WHAT THE EXERCISE ASKS:
From the line containing "(0.00 s to 0.90 s)" down to the line containing "(10.80 s to 11.70 s)", copy out the entries below exactly, both lines included, and nothing else; pictures do not belong in the copy.

Dataset entries:
──────
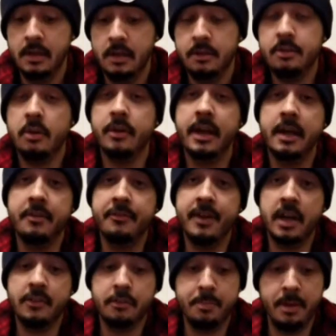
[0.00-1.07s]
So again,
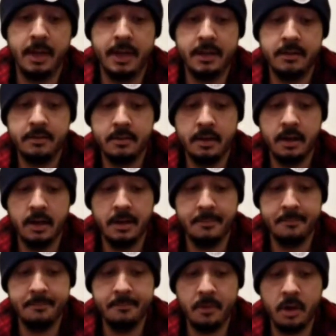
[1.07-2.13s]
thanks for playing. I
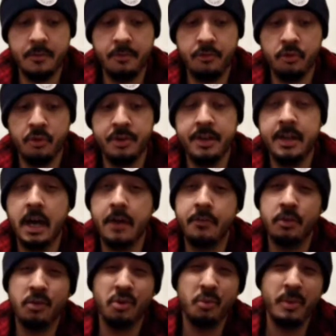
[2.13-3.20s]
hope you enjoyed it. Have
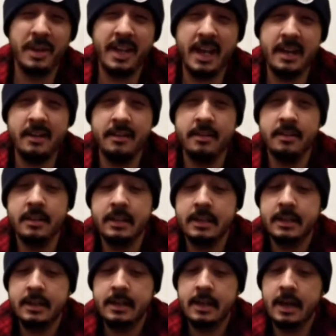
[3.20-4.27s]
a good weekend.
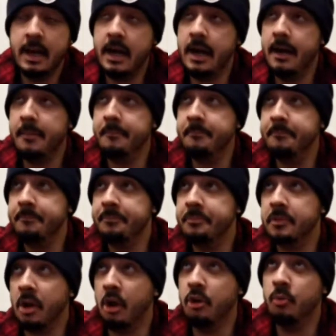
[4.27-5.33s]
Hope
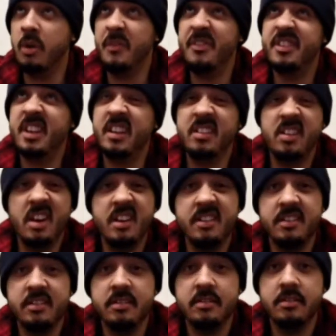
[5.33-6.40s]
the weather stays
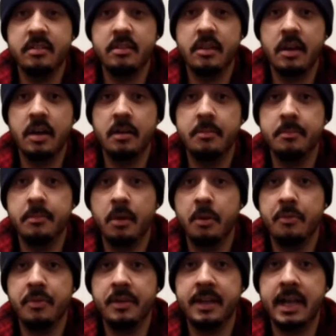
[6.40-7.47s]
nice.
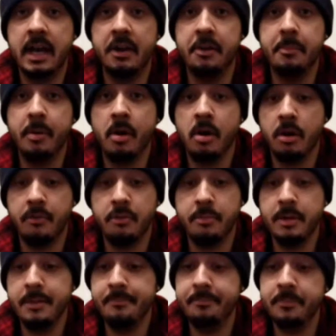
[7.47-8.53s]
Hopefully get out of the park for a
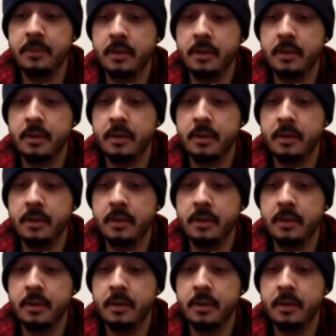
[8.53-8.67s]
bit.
──────
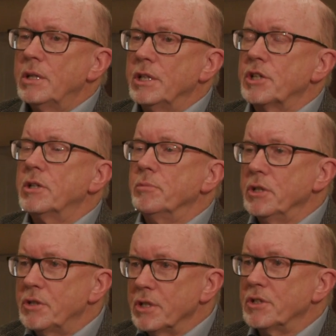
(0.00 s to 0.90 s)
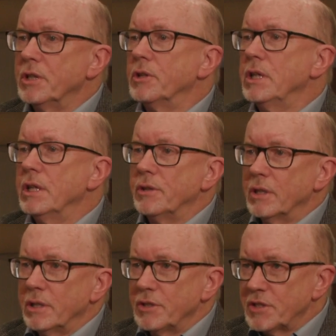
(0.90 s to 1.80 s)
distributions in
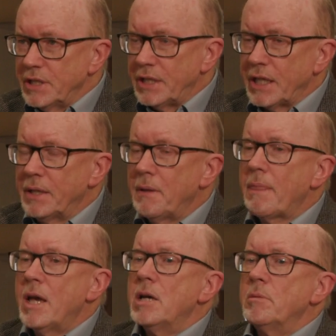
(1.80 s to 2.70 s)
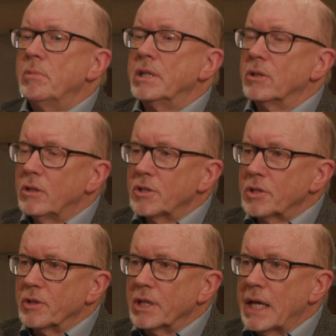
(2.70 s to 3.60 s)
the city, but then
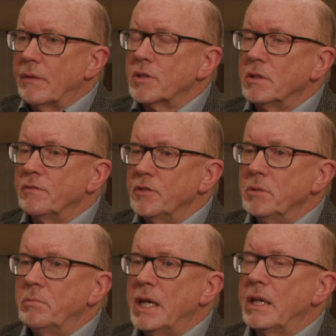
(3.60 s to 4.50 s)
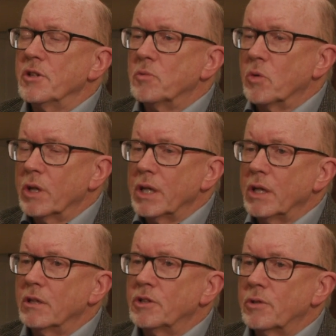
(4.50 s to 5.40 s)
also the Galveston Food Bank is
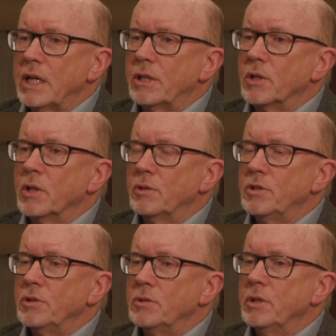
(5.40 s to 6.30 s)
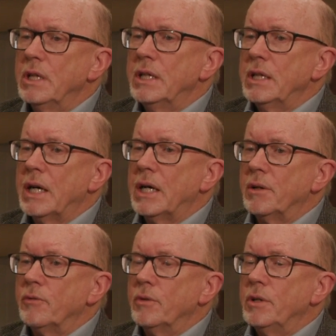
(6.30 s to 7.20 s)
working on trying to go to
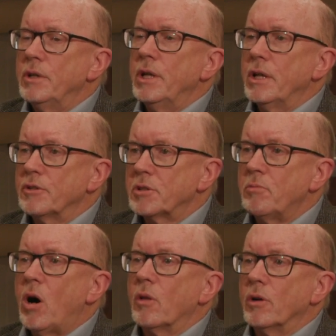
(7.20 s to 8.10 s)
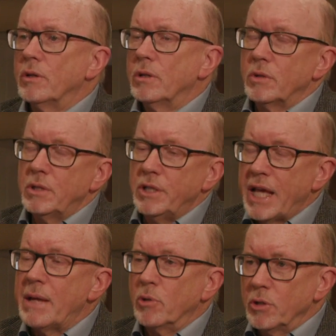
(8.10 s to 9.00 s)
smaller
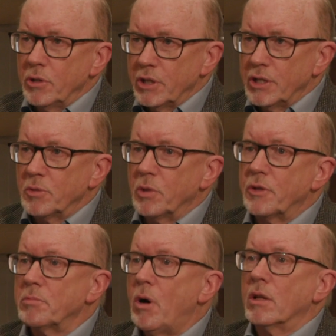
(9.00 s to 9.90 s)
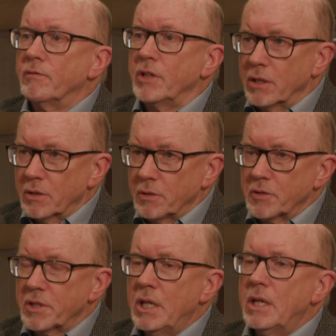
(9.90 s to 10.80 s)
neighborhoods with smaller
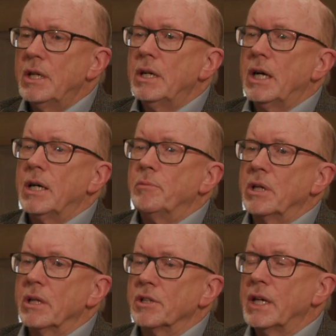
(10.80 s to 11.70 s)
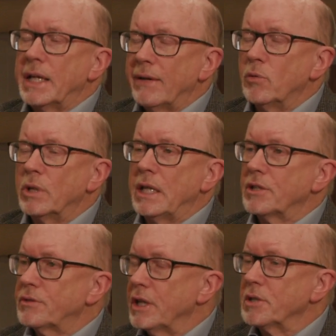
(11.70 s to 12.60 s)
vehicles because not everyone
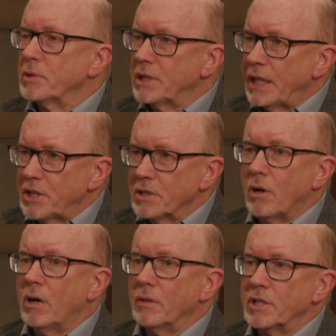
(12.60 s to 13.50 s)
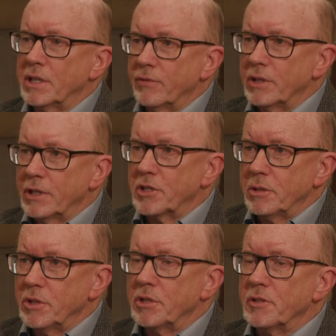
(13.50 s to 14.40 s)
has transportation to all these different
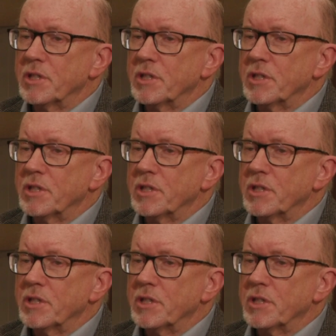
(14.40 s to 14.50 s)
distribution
──────
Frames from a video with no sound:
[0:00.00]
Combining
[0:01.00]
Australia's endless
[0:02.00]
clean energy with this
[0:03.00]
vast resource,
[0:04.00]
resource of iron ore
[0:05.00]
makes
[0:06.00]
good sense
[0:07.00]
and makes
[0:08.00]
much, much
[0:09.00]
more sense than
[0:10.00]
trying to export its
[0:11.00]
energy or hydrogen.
──────
SOLVED PROBLEM:
(0.00 s to 0.90 s)
(0.90 s to 1.80 s)
distributions in
(1.80 s to 2.70 s)
(2.70 s to 3.60 s)
the city, but then
(3.60 s to 4.50 s)
(4.50 s to 5.40 s)
also the Galveston Food Bank is
(5.40 s to 6.30 s)
(6.30 s to 7.20 s)
working on trying to go to
(7.20 s to 8.10 s)
(8.10 s to 9.00 s)
smaller
(9.00 s to 9.90 s)
(9.90 s to 10.80 s)
neighborhoods with smaller
(10.80 s to 11.70 s)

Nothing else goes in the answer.